=== YOUR ASSIGNMENT ===
Exact copy without images: repeat every entry as written.

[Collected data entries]
++++++
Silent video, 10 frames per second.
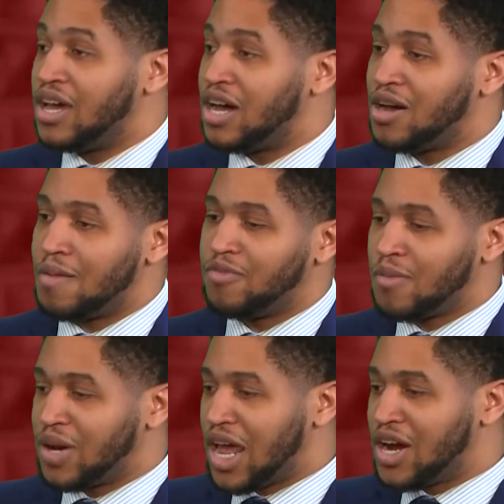I'm
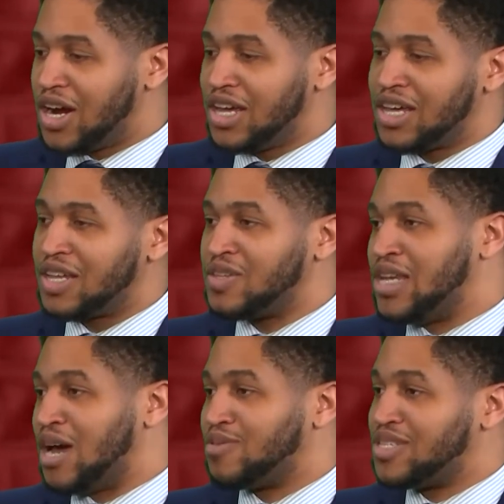from an area
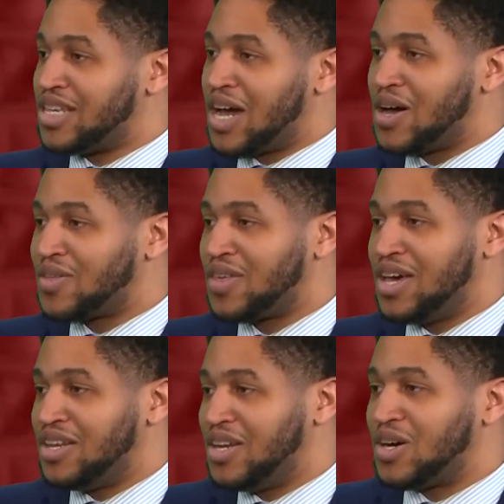down south
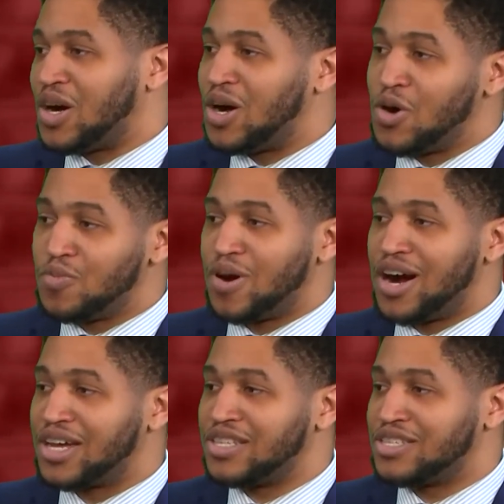near Hope,
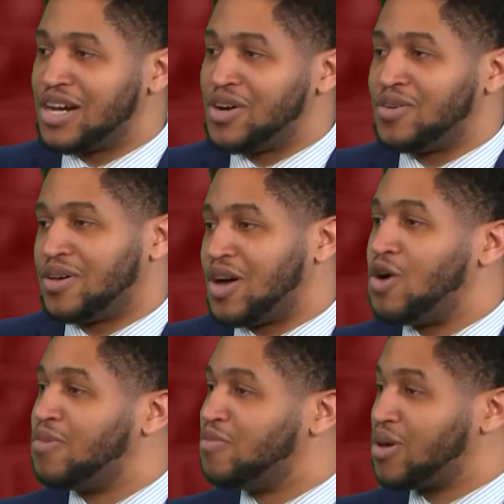Arkansas,
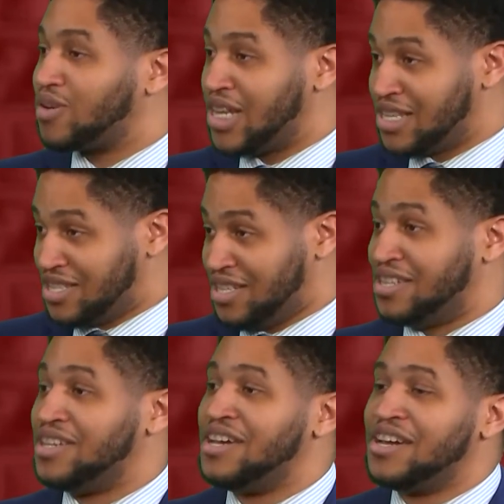home of Bill Clinton.
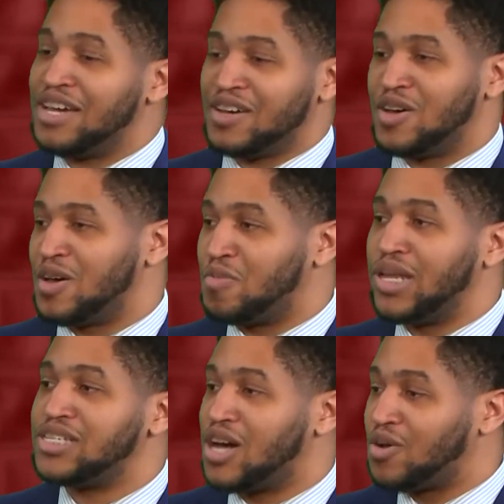Yeah, a
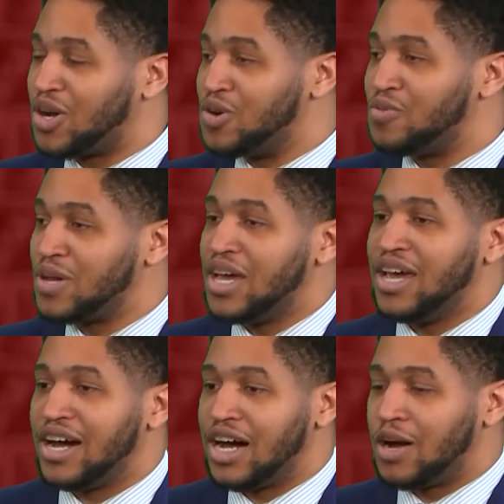place called Hope.
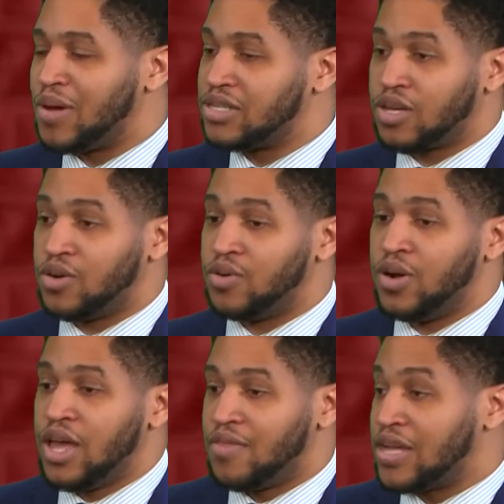Right. And
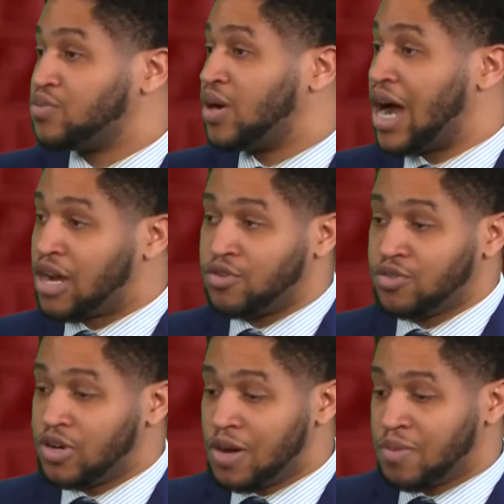so that's where I
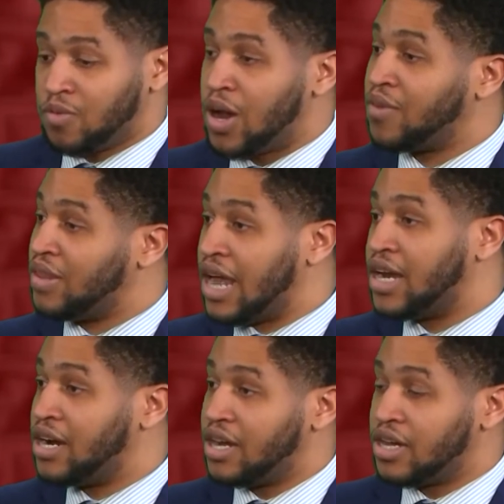grew up, around in that
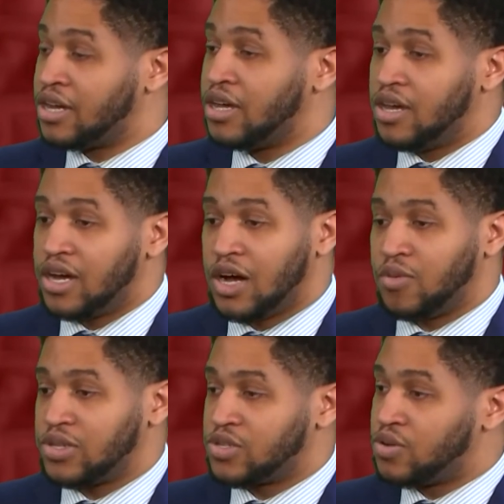area.
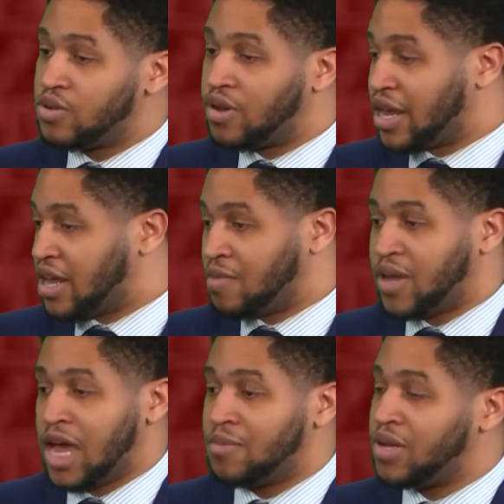Went to school like in
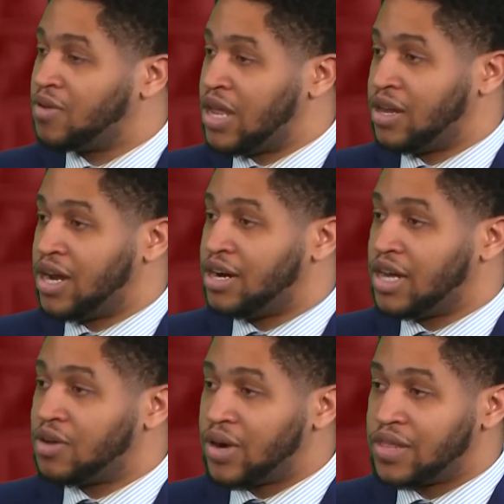Camden
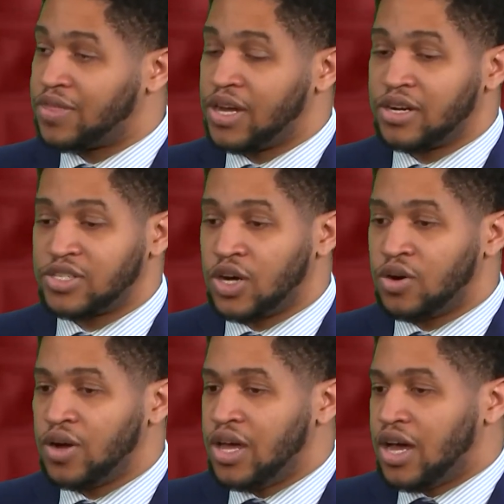area right there. Really?
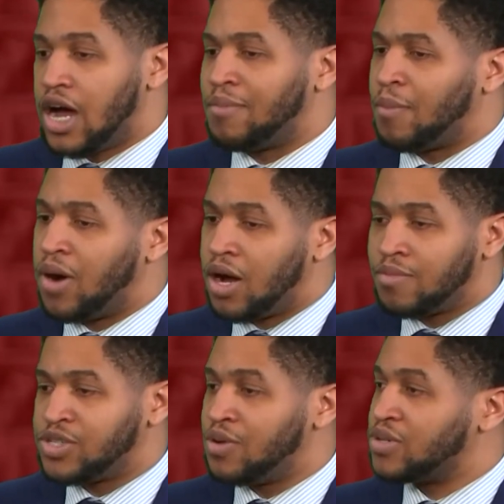So my
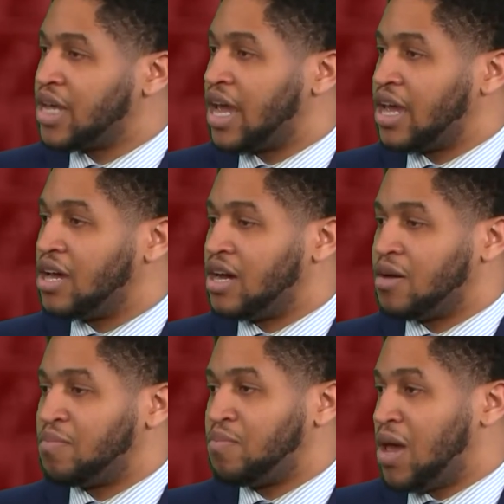mom, she was
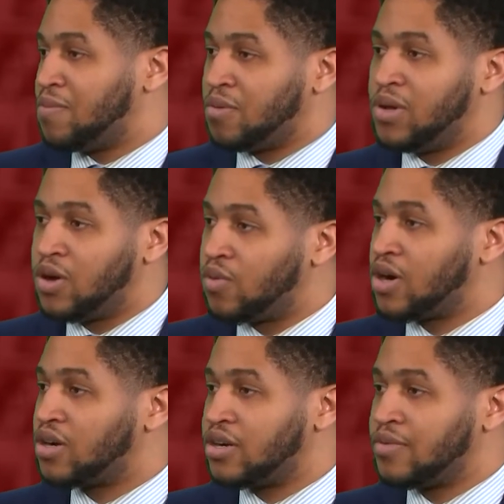a paper mill
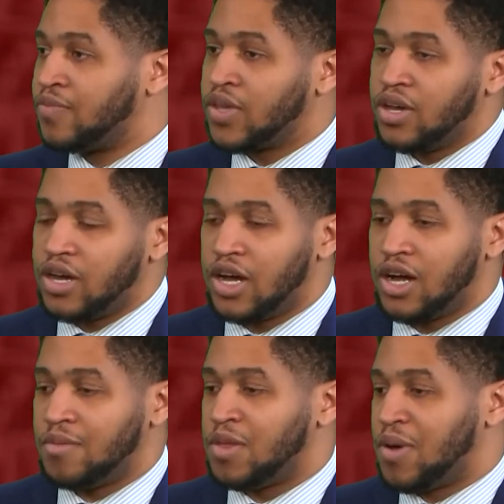worker.
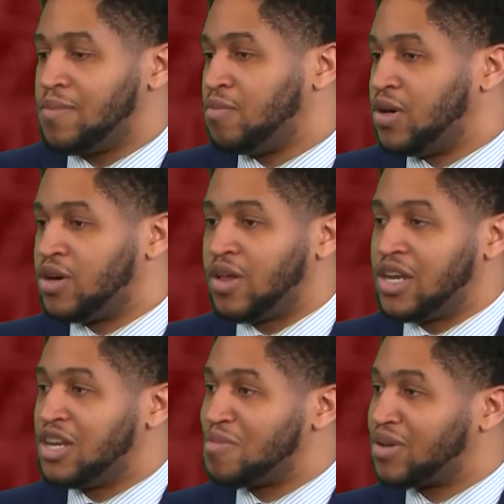The paper mill
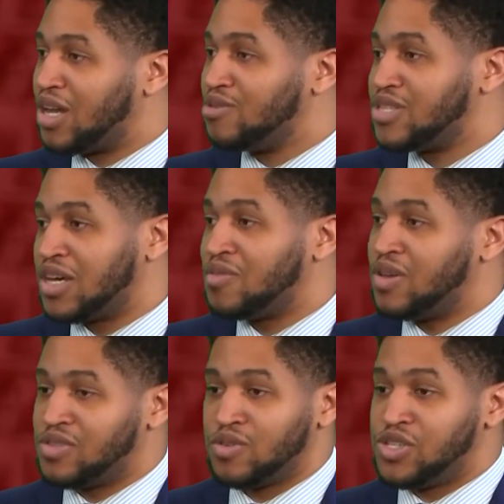ended up
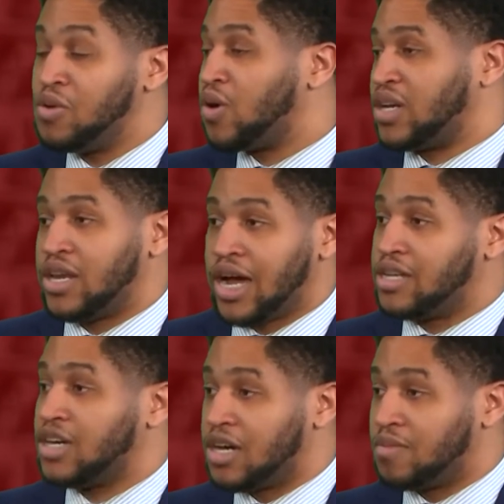closing, so she worked at
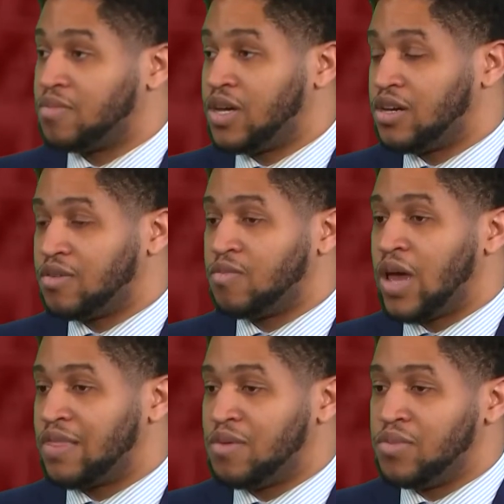nighttime
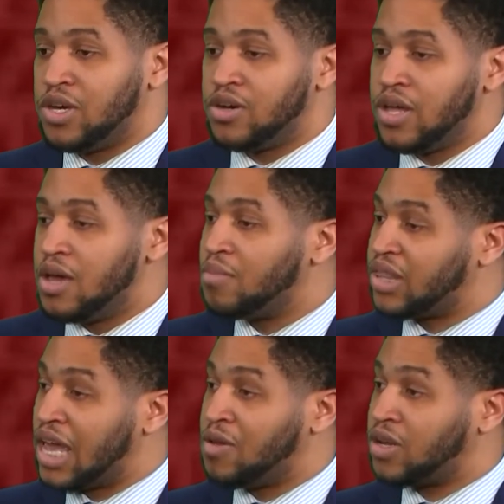at the mill, but
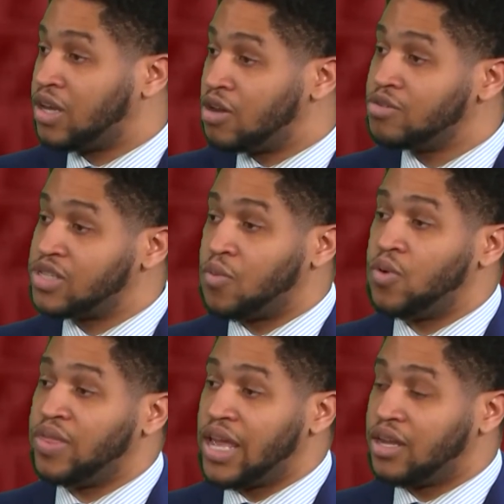they closed, and
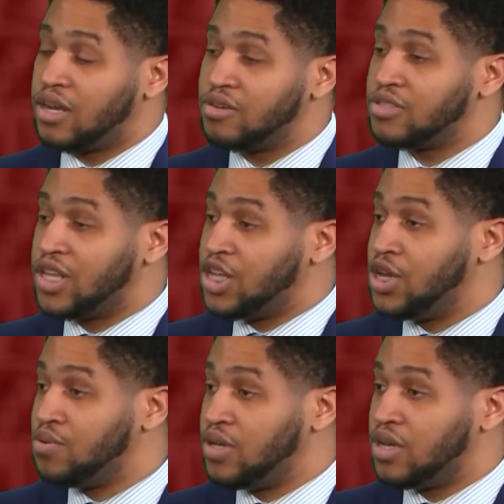when they closed, the
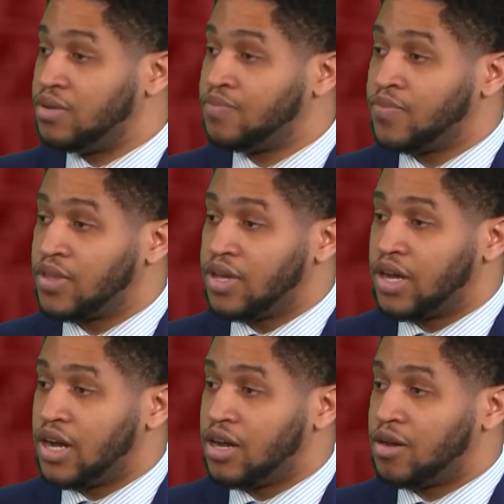union
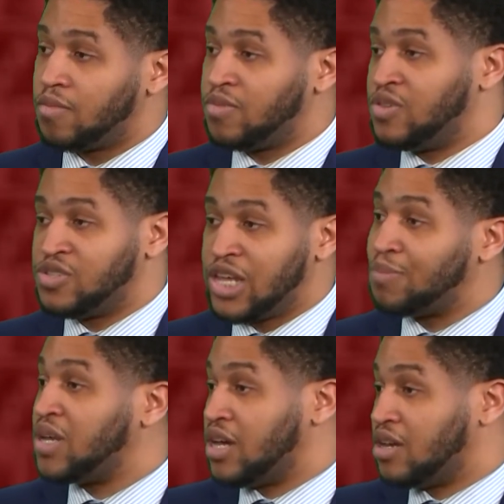
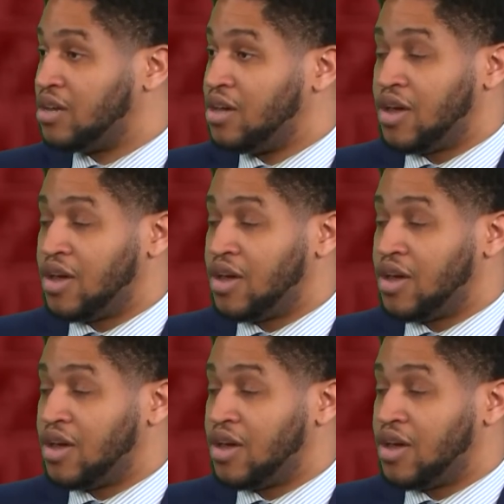stepped in.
++++++
=== RESPONSE AREA ===
Silent video, 10 frames per second.
I'm
from an area
down south
near Hope,
Arkansas,
home of Bill Clinton.
Yeah, a
place called Hope.
Right. And
so that's where I
grew up, around in that
area.
Went to school like in
Camden
area right there. Really?
So my
mom, she was
a paper mill
worker.
The paper mill
ended up
closing, so she worked at
nighttime
at the mill, but
they closed, and
when they closed, the
union
stepped in.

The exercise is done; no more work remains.